The Winners of the Louis-Jeantet Prize for Medicine

Prize Winner 2015

Emmanuelle Charpentier

Winner of the 2015 Louis-Jeantet Prize for medicine

CRISPR-Cas9 has recently emerged as a powerful and universal technology for gene editing with wide-ranging implications across biology and medicine. The technology functions as molecular scissors to perform precise surgery on genes and various versions of the system have been developed to broaden its range of applications to manipulate genes and their expression in a large variety of cells and organisms. CRISPR-Cas9 has quickly been adopted by the community of biologists around the world and is now recognized as a transformative technology in various fields of research with great potential to benefit the understanding and treatment of human genetic diseases, cancers or infectious diseases.
Originally, the system is an ancient mechanism of immunity that allows bacteria to defend themselves against their predators, e.g. the viruses of bacteria also called phages. Bacteria have existed as the first forms of life to appear on earth and are essential to our existences. Yet, we are far from understanding their diversity and the multiple mechanisms they have evolved to interact with their environment that includes their predators and the human host. This is the focus of Emmanuelle Charpentier’s research: decipher fundamental molecular mechanisms involved in bacteria. During the last decades, humans have largely exploited bacteria. Bacteria have revolutionized molecular biology as an unlimited source of enzymes and they are extensively used in industry in various ways (for example, as probiotics, for the manufacture of diary products, production of biological substances such as enzymes, vaccines, antibiotics and biofuels). Most bacteria are harmless or even beneficial but several are pathogenic. This is the case of Streptococcus pyogenes, the source of the CRISPR-Cas9 technology. S. pyogenes also known as Group A streptococcus is a gram-positive bacterial pathogen responsible for a wide range of human diseases including necrotizing fasciitis, commonly known as the flesh eating disease.
Emmanuelle Charpentier’s research is mostly driven by a strong motivation to understand fundamental mechanisms of regulation in bacterial pathogens with the aim to generate new findings that could possibly be translated into innovative biotechnology and biomedical applications. By studying regulatory mechanisms involved in pathogenic bacteria, novel biological targets and pathways can be identified and potentially harnessed for the development of novel anti-infectives. New strategies to manipulate genomes and cells with a broader range of applications can also be unravelled, as exemplified recently by the work of Emmanuelle Charpentier and co-workers on the S. pyogenes CRISPR-Cas9 system (Fig. 1).

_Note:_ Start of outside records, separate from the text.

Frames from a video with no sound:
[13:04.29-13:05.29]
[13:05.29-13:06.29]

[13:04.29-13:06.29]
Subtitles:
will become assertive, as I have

Figure 1: The CRISPR-Cas9 system and its applications.
The Cas9 enzyme (blue) generates breaks in double-stranded DNA by using its two catalytic centers to cleave each strand of a DNA target site (light green) next to a PAM sequence (orange) and matching the 20-nucleotide sequence (light green) of the single guide RNA (sgRNA). The sgRNA includes a dual-RNA sequence derived from CRISPR RNA (black) duplexed to a separate transcript (tracrRNA, red) that binds to the Cas9 protein. Cas9-sgRNA–mediated DNA cleavage produces a blunt double-stranded break that triggers repair enzymes to remove or replace DNA sequences at or near the cleavage site. The potential of the system was demonstrated in a large variety of cells and organisms.

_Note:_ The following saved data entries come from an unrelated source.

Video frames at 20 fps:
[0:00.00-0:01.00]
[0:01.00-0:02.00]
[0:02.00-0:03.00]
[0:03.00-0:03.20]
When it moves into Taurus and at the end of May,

Emmanuelle Charpentier’s laboratory is particularly interested in understanding how regulatory RNAs and proteins coordinate the modulation of gene expression at the transcriptional, post-transcriptional and post-translational level in processes of infection and immunity. What are the mechanisms involved in the adaptation of bacteria to various stress conditions, their survival and persistence within the host or their evasion of host immunity? Emmanuelle Charpentier’s team particularly researches on (i) interference systems involved in the defense against mobile genetic intruders (CRISPR-Cas), (ii) small regulatory RNAs that interfere with pathogenic processes, (iii) toxin-antitoxin systems, (iv) protein quality control that regulate bacterial adaptation, physiology and virulence, and (v) the mechanisms of bacterial recognition by immune cells (Fig. 2).

Figure 2: Molecular regulatory pathways involved in the interactions of bacteria with the human host (e.g. epithelial, endothelial and immune cells) and the mobile genomes (e.g. phages, plasmids).